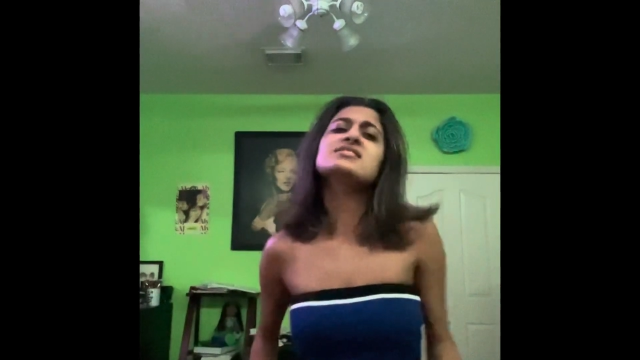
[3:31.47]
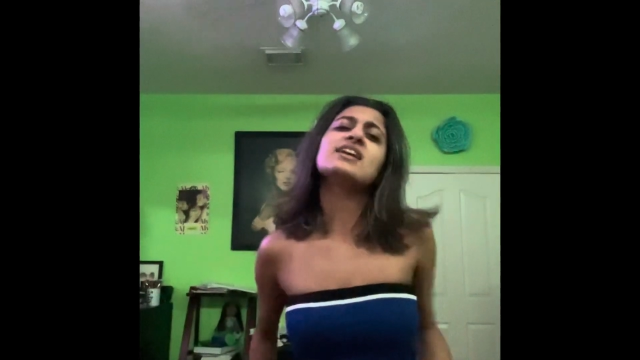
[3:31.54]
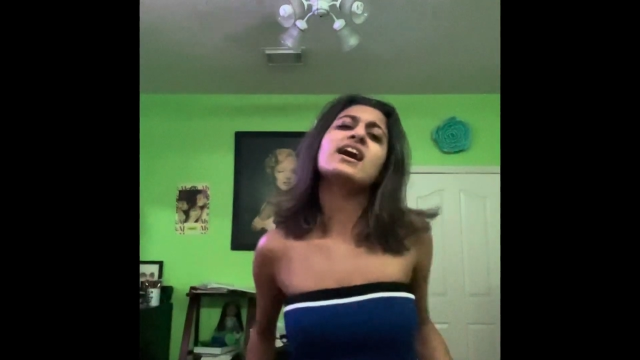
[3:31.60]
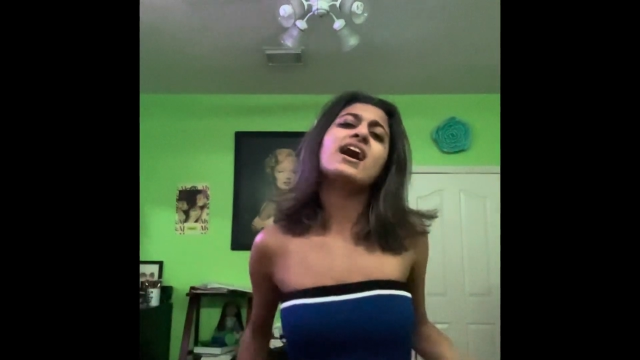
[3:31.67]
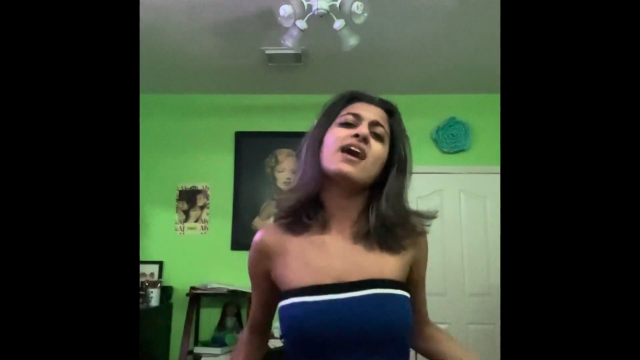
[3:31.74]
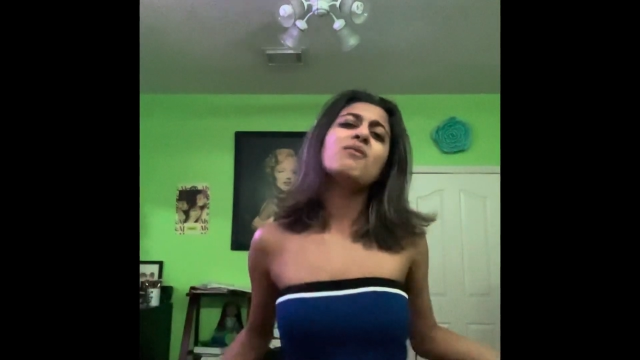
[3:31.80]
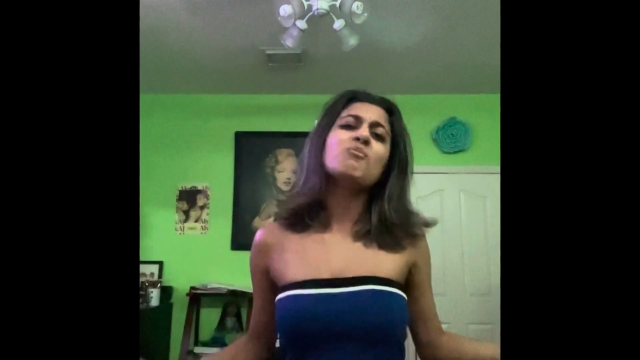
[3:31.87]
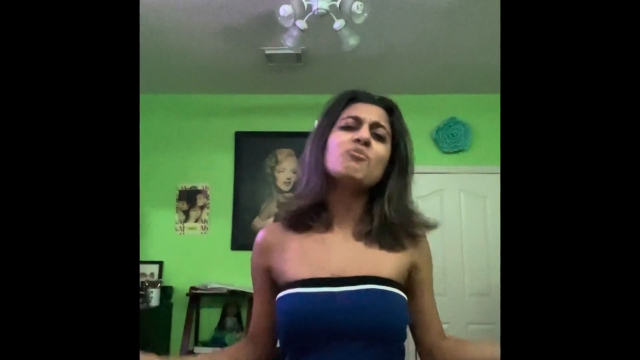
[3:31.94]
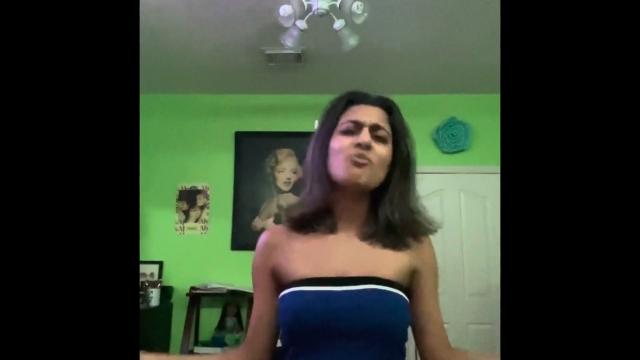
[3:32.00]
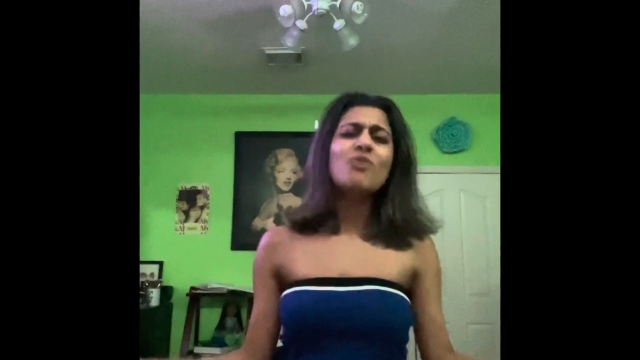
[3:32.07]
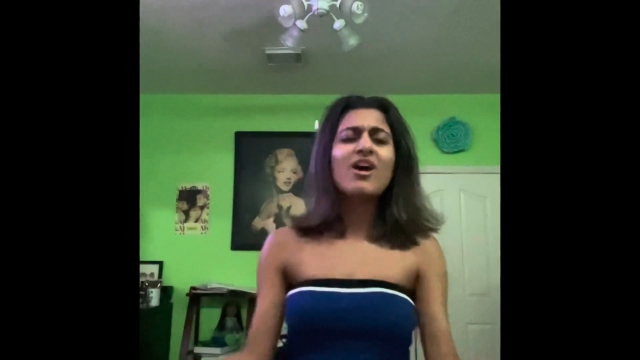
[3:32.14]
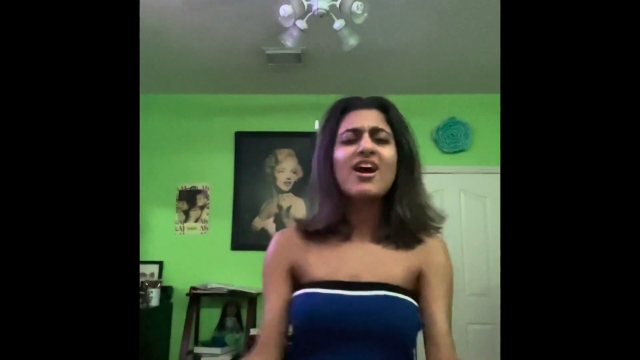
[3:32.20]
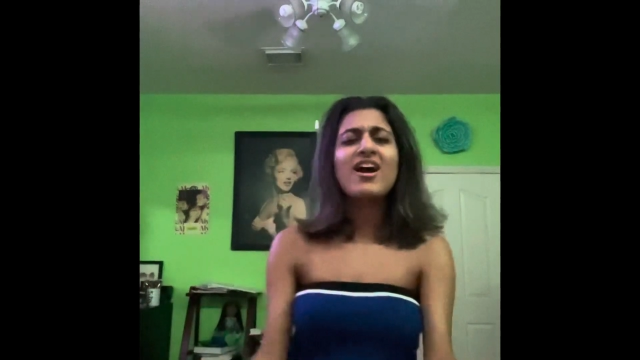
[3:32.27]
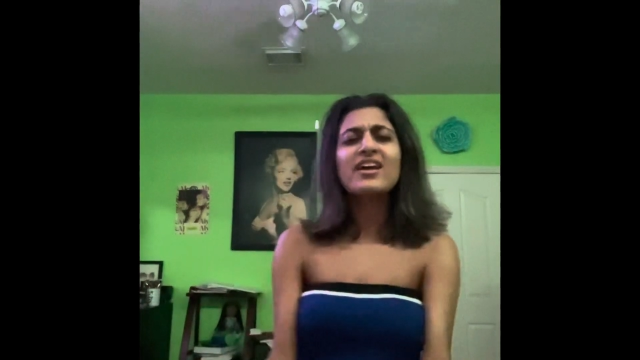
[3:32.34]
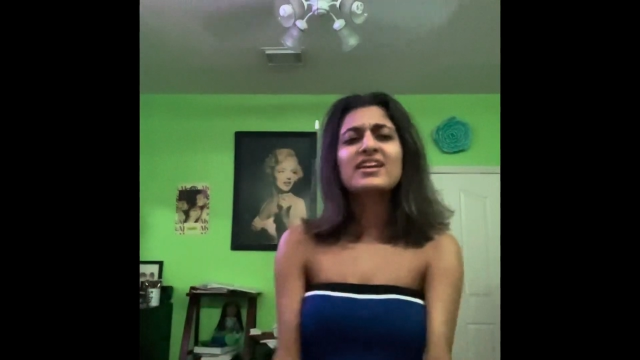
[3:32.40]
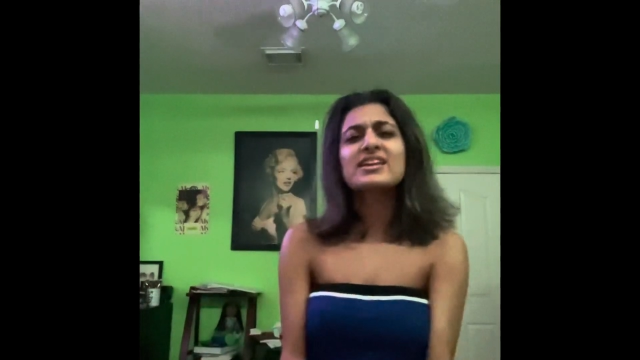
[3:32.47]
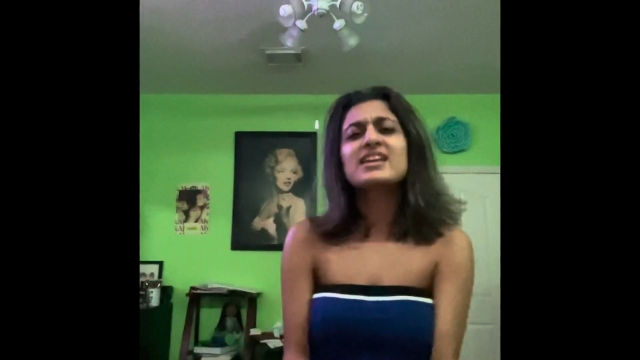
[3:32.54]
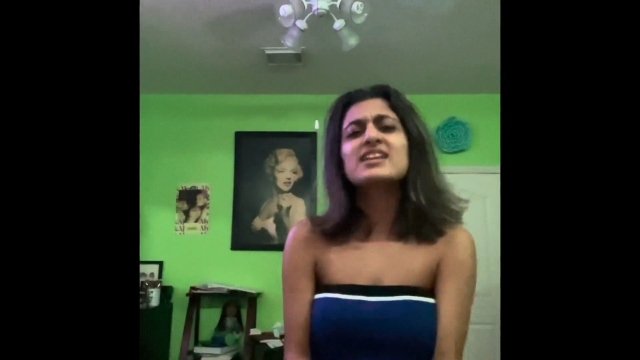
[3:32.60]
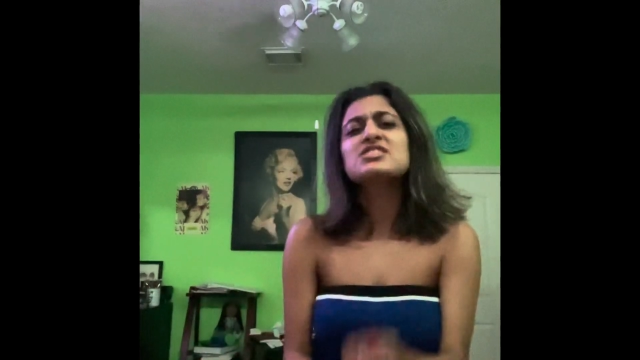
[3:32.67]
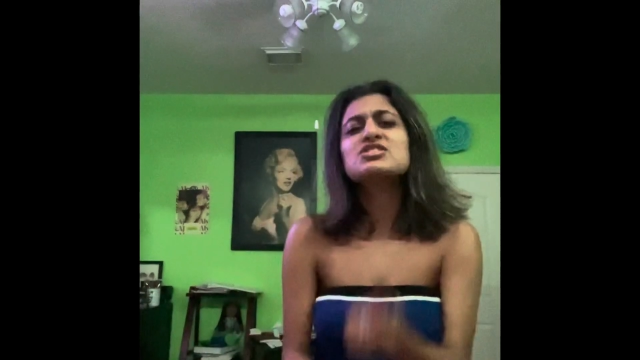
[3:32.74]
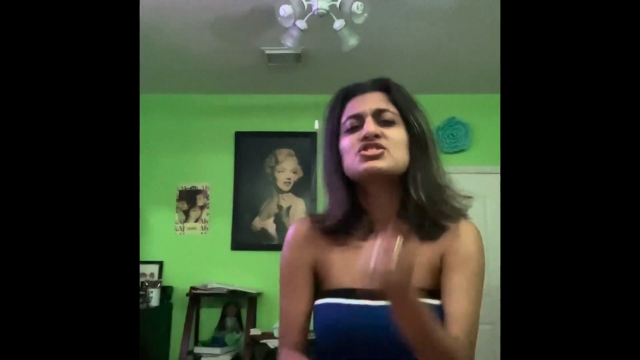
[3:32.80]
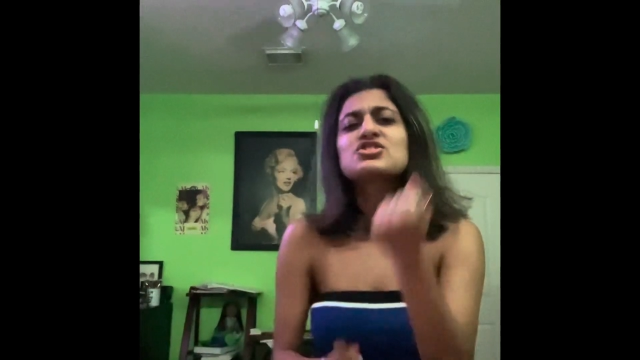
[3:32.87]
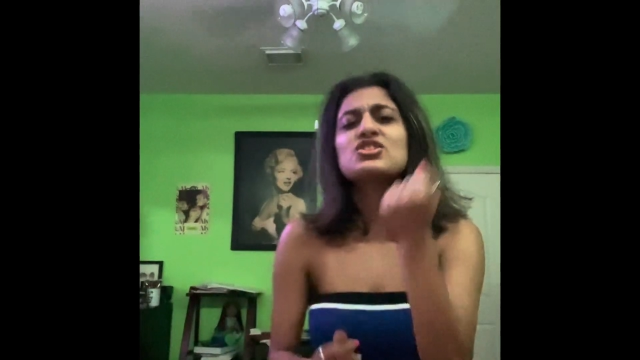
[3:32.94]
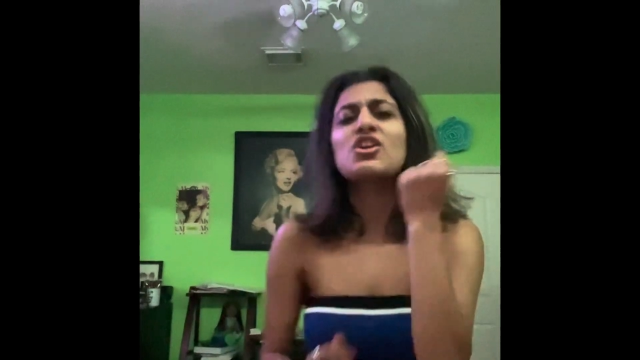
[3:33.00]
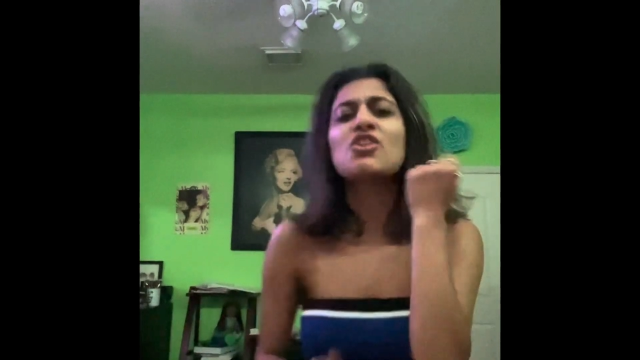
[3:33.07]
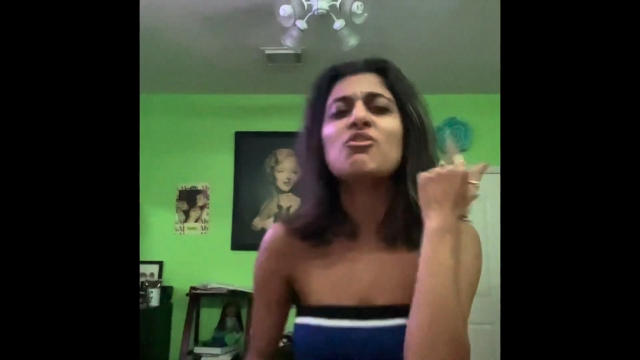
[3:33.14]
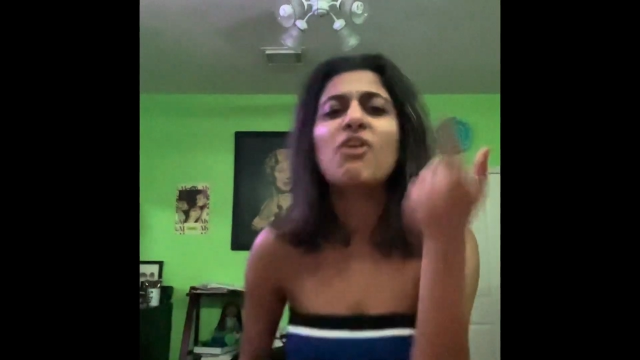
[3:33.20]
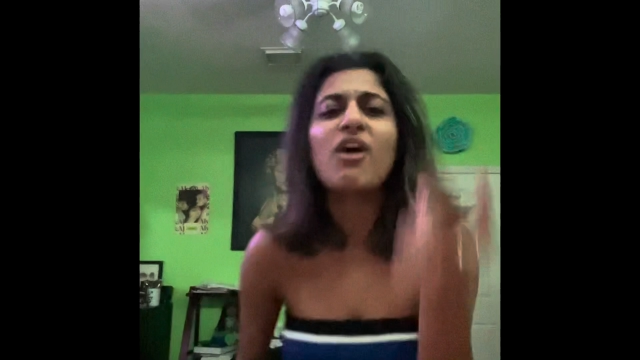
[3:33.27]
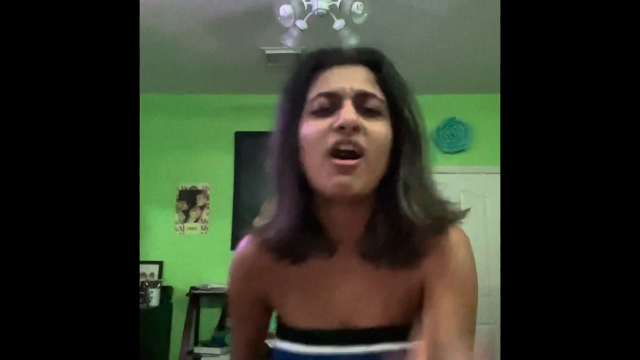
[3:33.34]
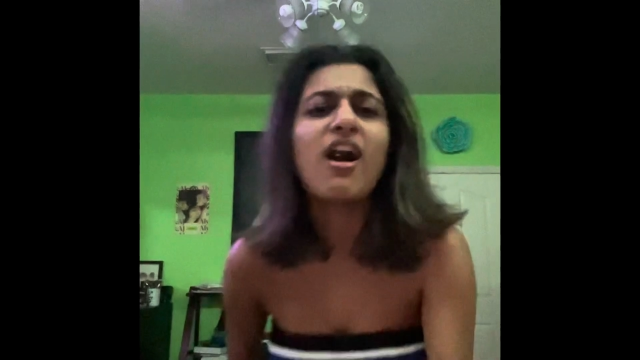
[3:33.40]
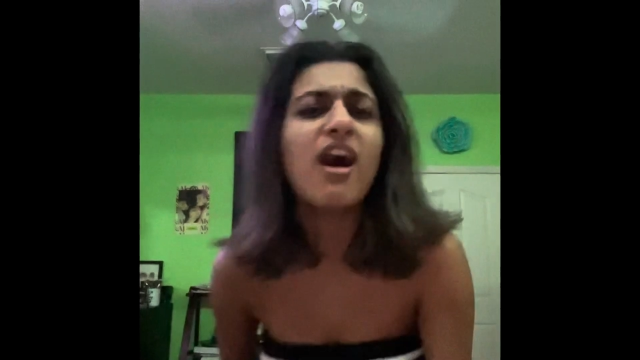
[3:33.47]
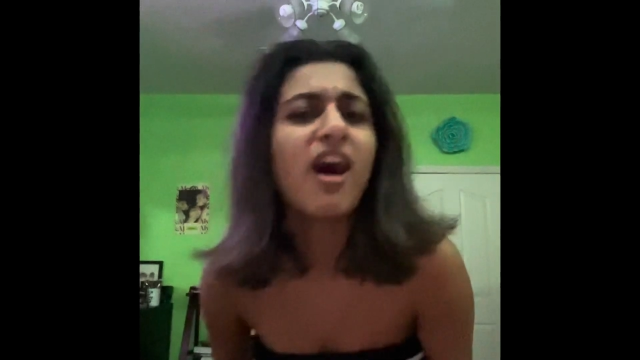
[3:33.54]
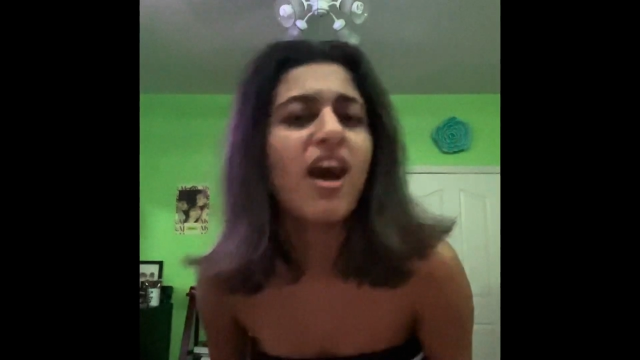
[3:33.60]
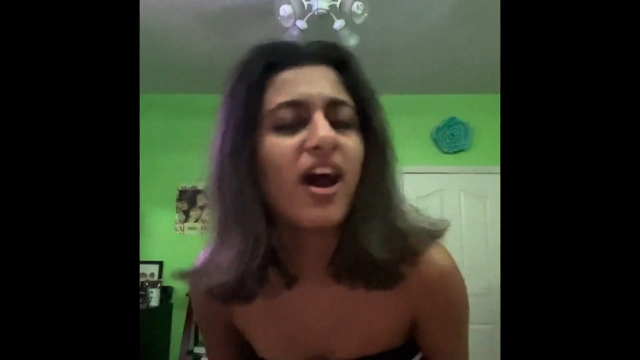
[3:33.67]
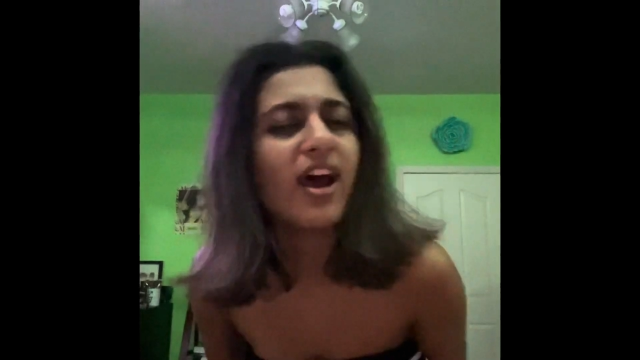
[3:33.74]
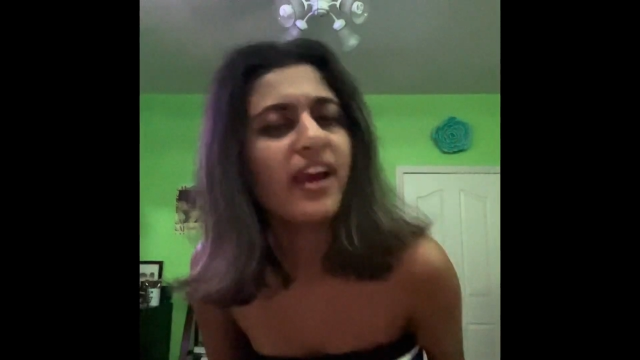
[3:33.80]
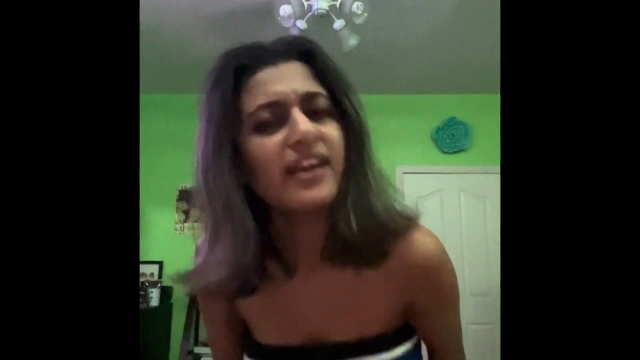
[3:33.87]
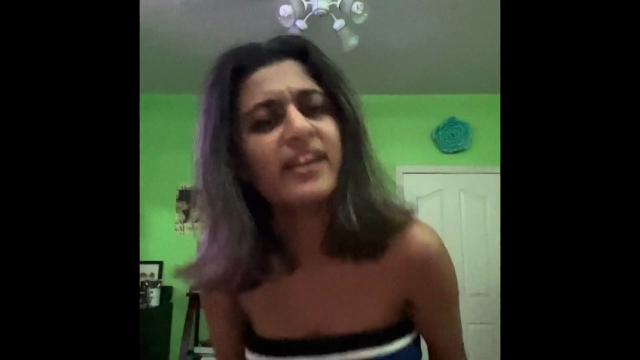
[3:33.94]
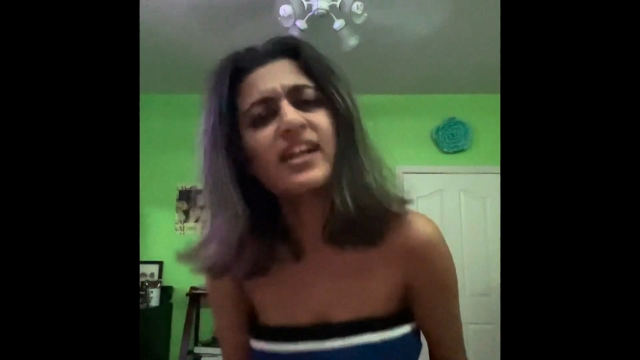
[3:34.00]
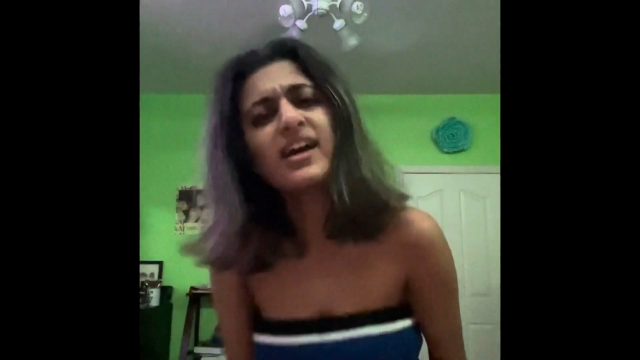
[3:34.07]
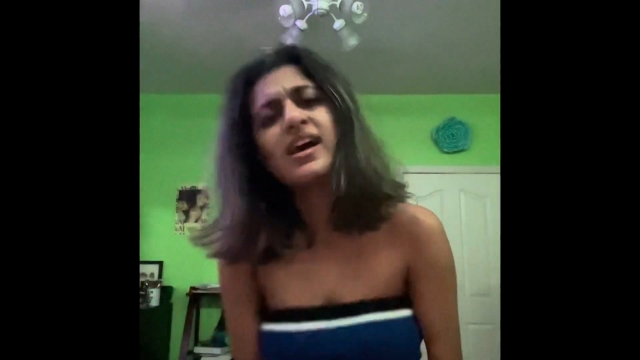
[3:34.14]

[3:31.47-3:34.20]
I'm working so hard,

------------------------------------------------------------------------

What the task requires:
Any picture in the material is to be dropped; the rest is repeated exactly.

Your solution:
[3:31.47]
[3:31.54]
[3:31.60]
[3:31.67]
[3:31.74]
[3:31.80]
[3:31.87]
[3:31.94]
[3:32.00]
[3:32.07]
[3:32.14]
[3:32.20]
[3:32.27]
[3:32.34]
[3:32.40]
[3:32.47]
[3:32.54]
[3:32.60]
[3:32.67]
[3:32.74]
[3:32.80]
[3:32.87]
[3:32.94]
[3:33.00]
[3:33.07]
[3:33.14]
[3:33.20]
[3:33.27]
[3:33.34]
[3:33.40]
[3:33.47]
[3:33.54]
[3:33.60]
[3:33.67]
[3:33.74]
[3:33.80]
[3:33.87]
[3:33.94]
[3:34.00]
[3:34.07]
[3:34.14]

[3:31.47-3:34.20]
I'm working so hard,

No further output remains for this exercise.